··· SUPPLIED ENTRIES ···

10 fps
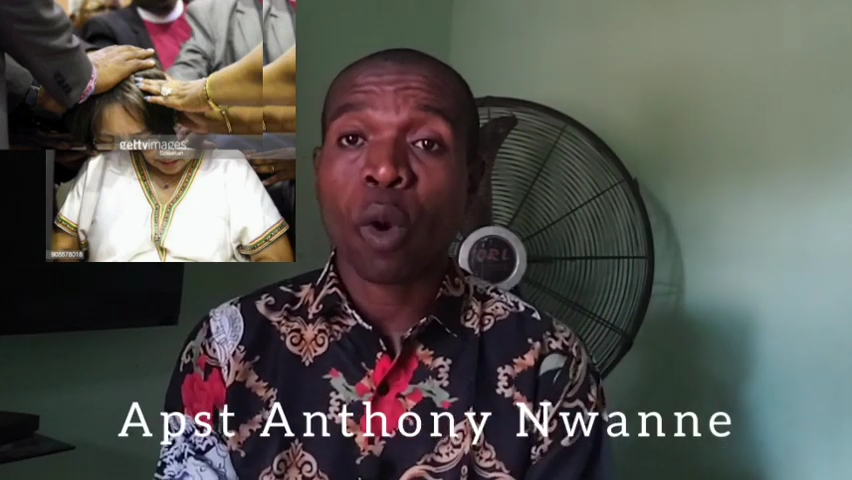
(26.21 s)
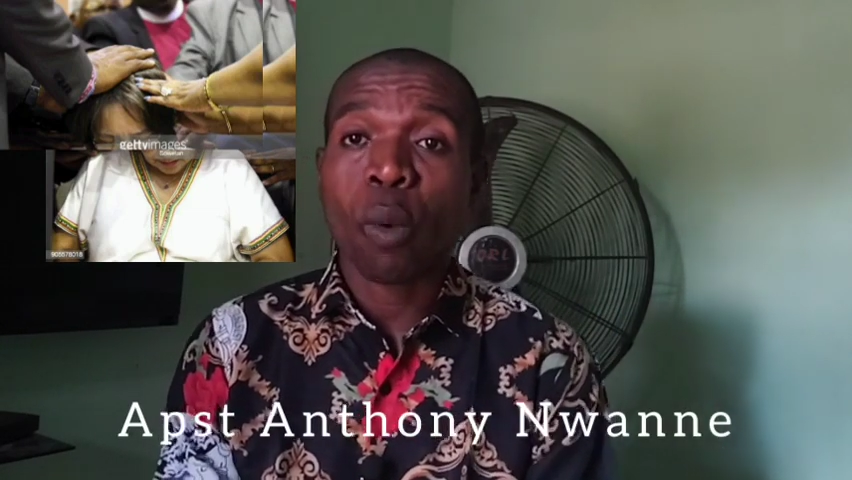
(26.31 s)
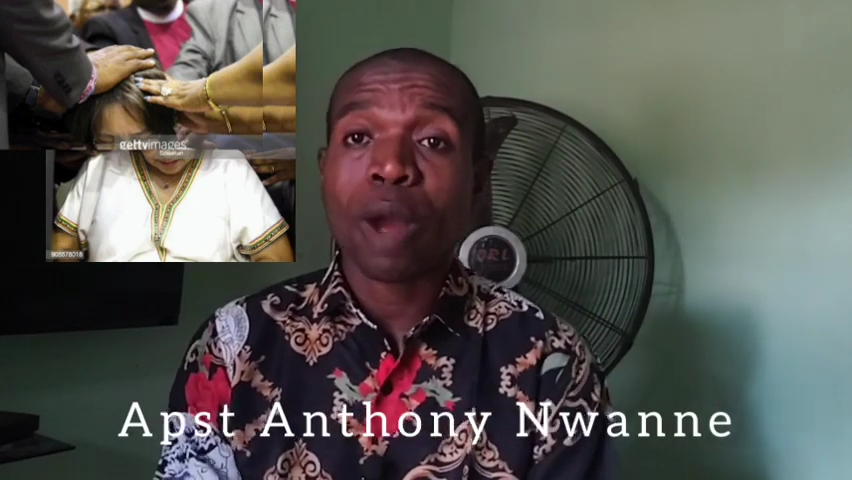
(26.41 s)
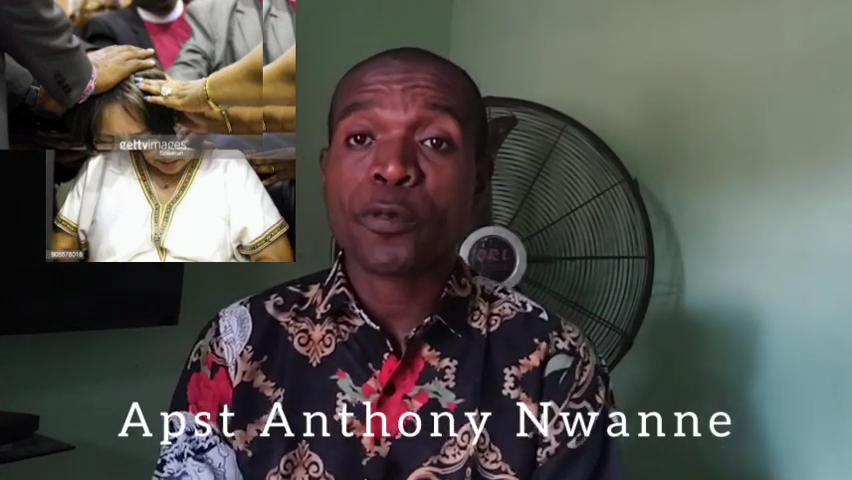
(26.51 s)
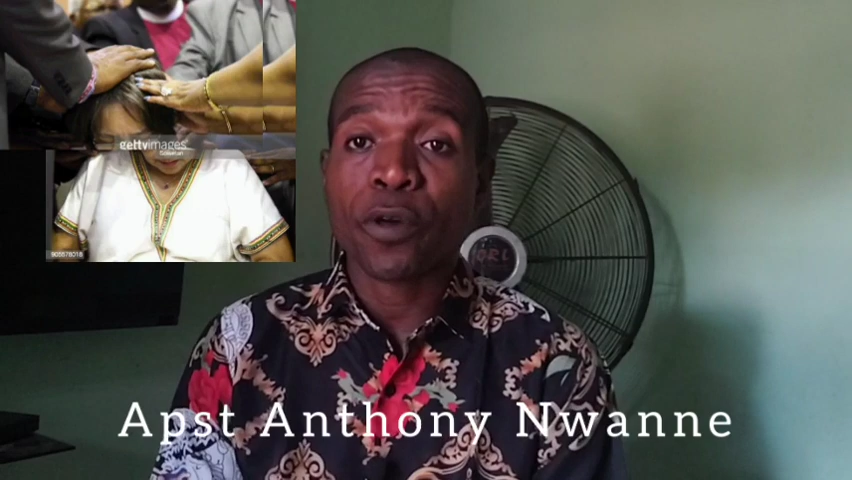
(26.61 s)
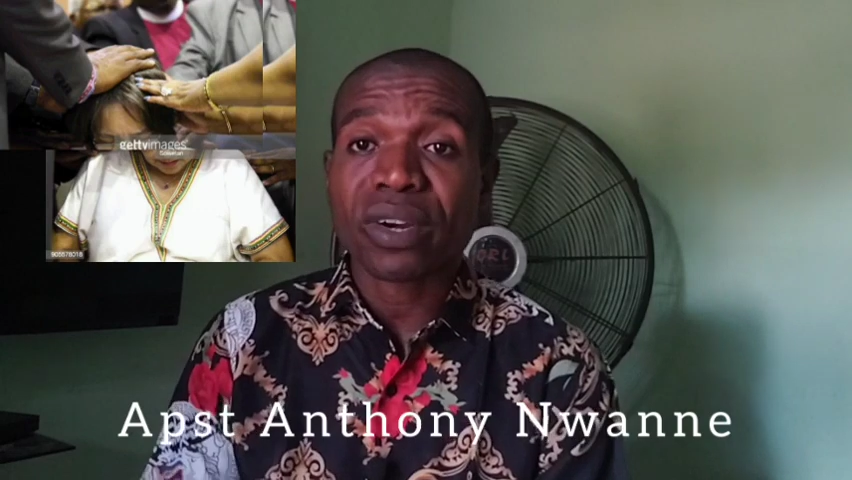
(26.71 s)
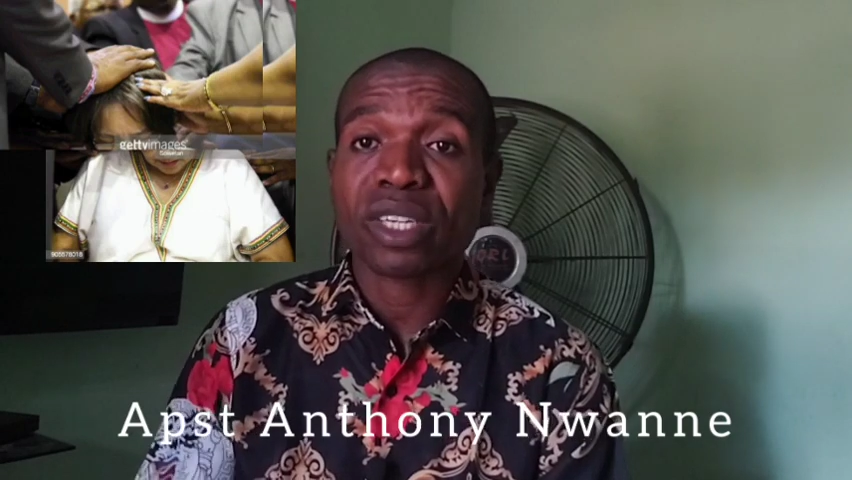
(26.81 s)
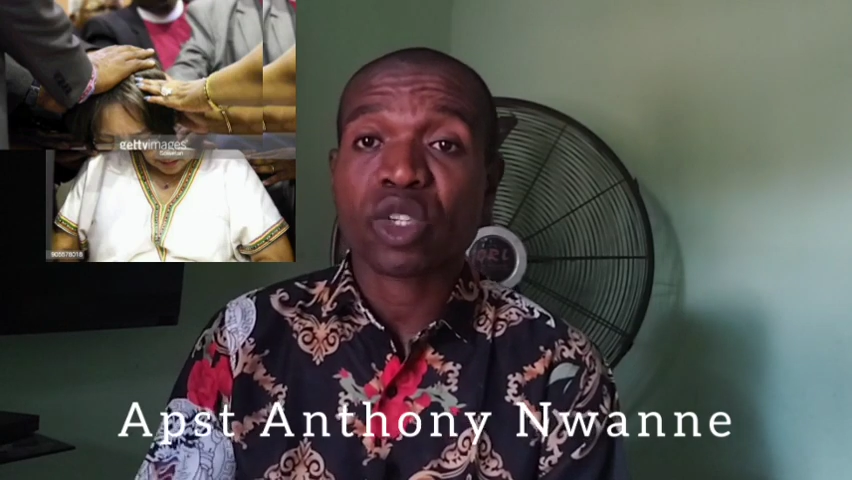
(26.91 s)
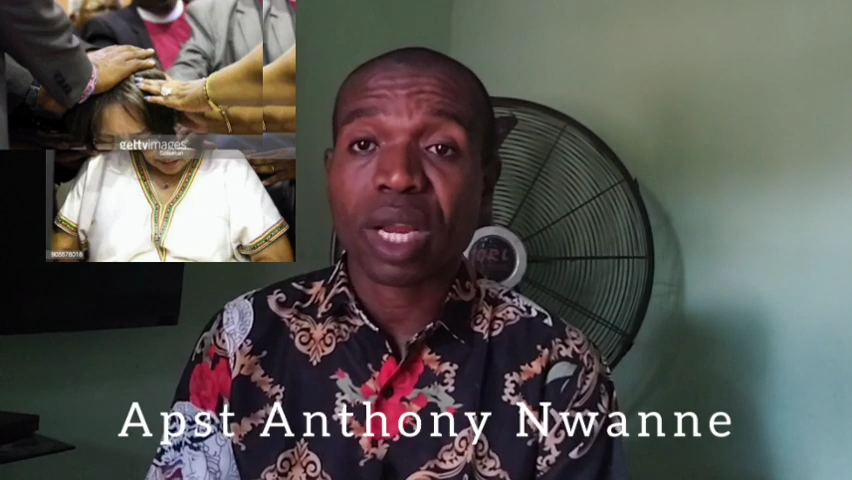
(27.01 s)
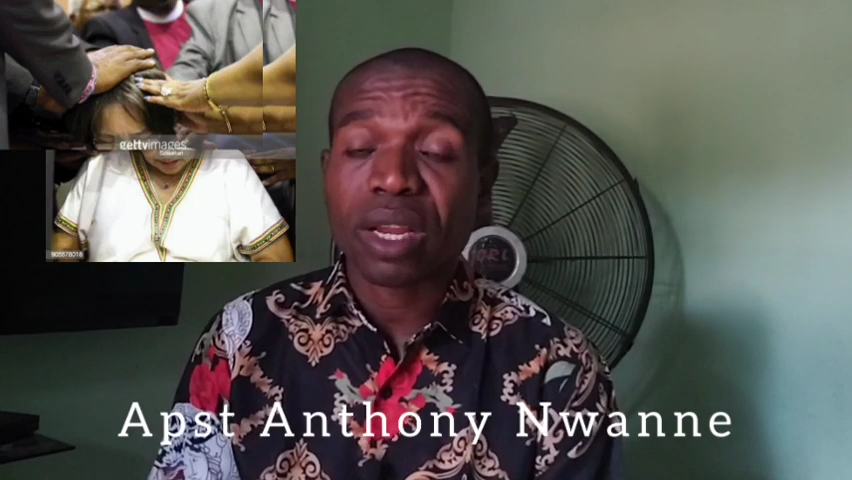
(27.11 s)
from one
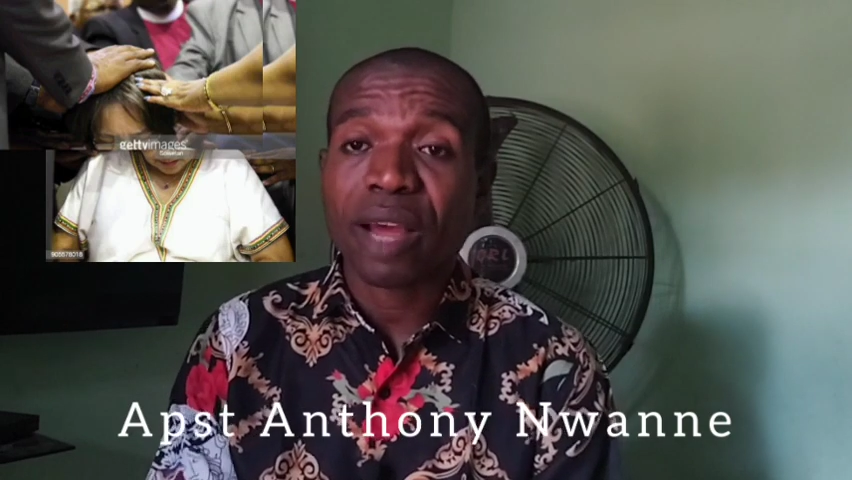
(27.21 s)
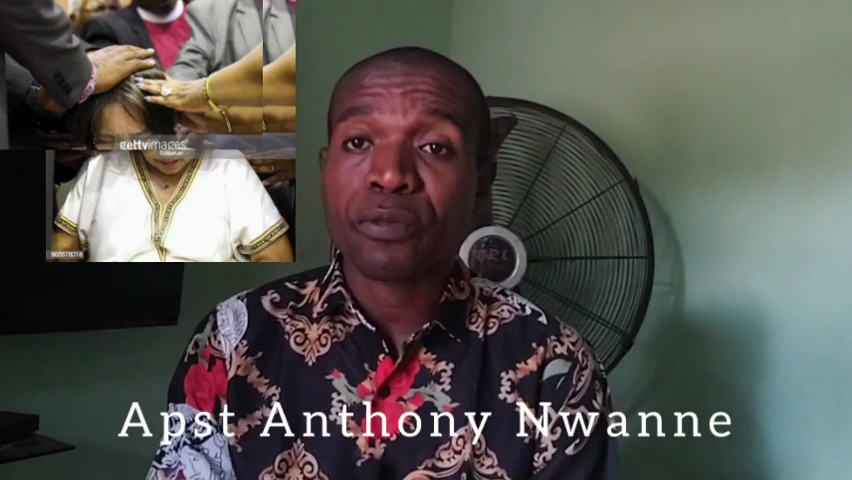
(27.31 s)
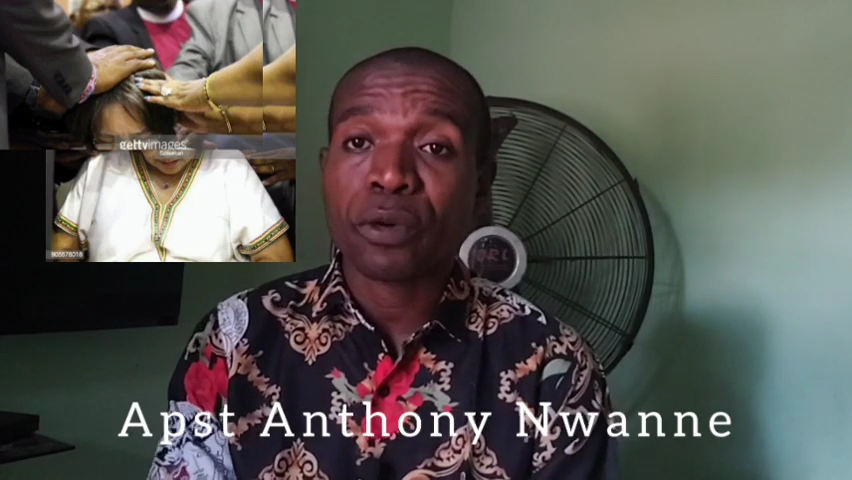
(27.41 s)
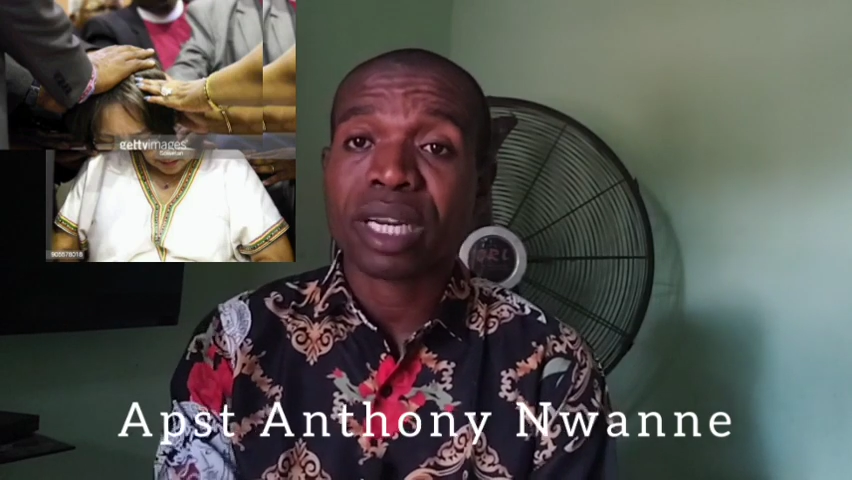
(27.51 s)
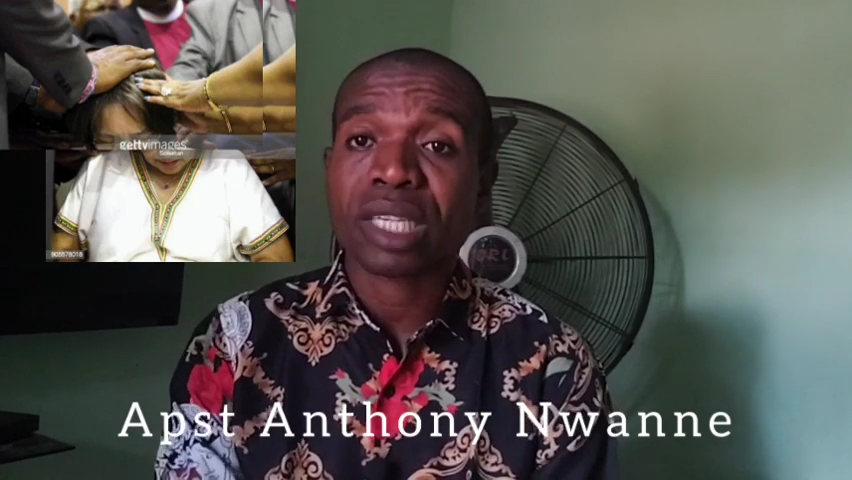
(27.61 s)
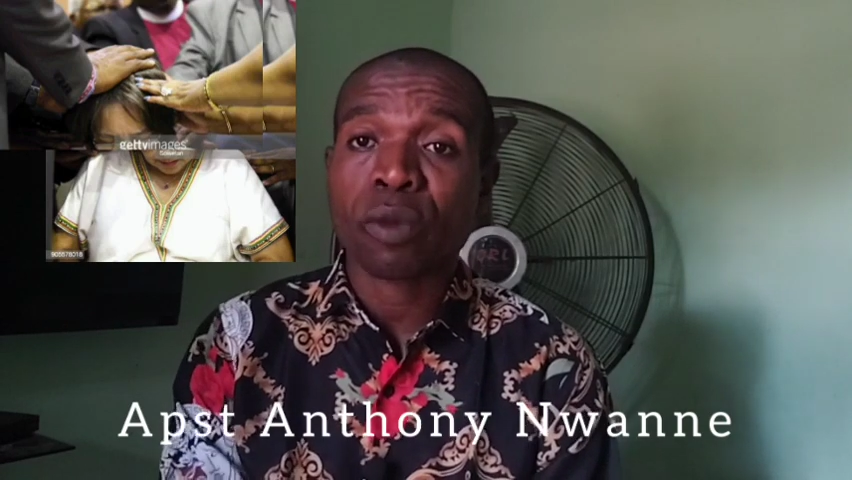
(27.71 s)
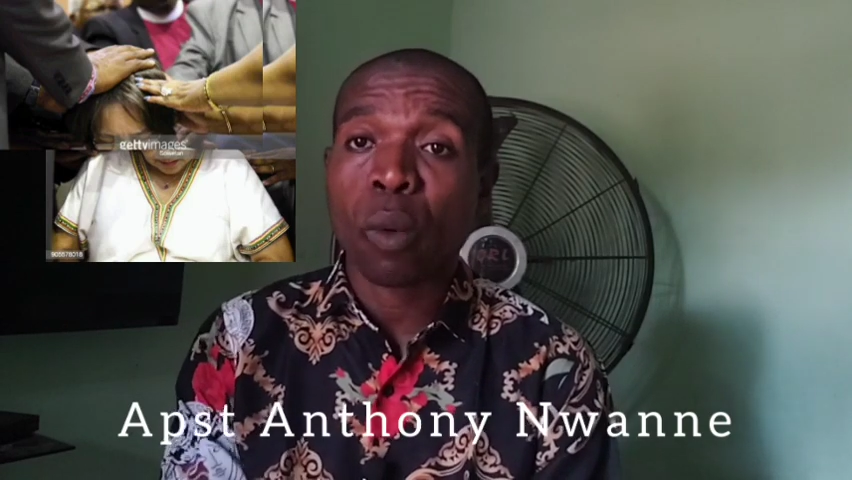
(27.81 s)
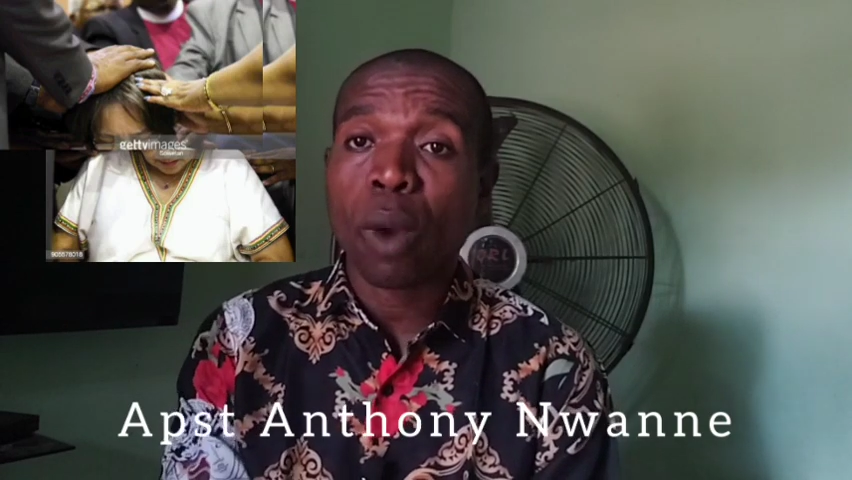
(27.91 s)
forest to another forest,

···

* **WHAT TO WORK ON**
Leave out the pictures, then copy all the remaining text in the records exactly.

* **TASK ANSWER**
10 fps
(26.21 s)
(26.31 s)
(26.41 s)
(26.51 s)
(26.61 s)
(26.71 s)
(26.81 s)
(26.91 s)
(27.01 s)
(27.11 s)
from one
(27.21 s)
(27.31 s)
(27.41 s)
(27.51 s)
(27.61 s)
(27.71 s)
(27.81 s)
(27.91 s)
forest to another forest,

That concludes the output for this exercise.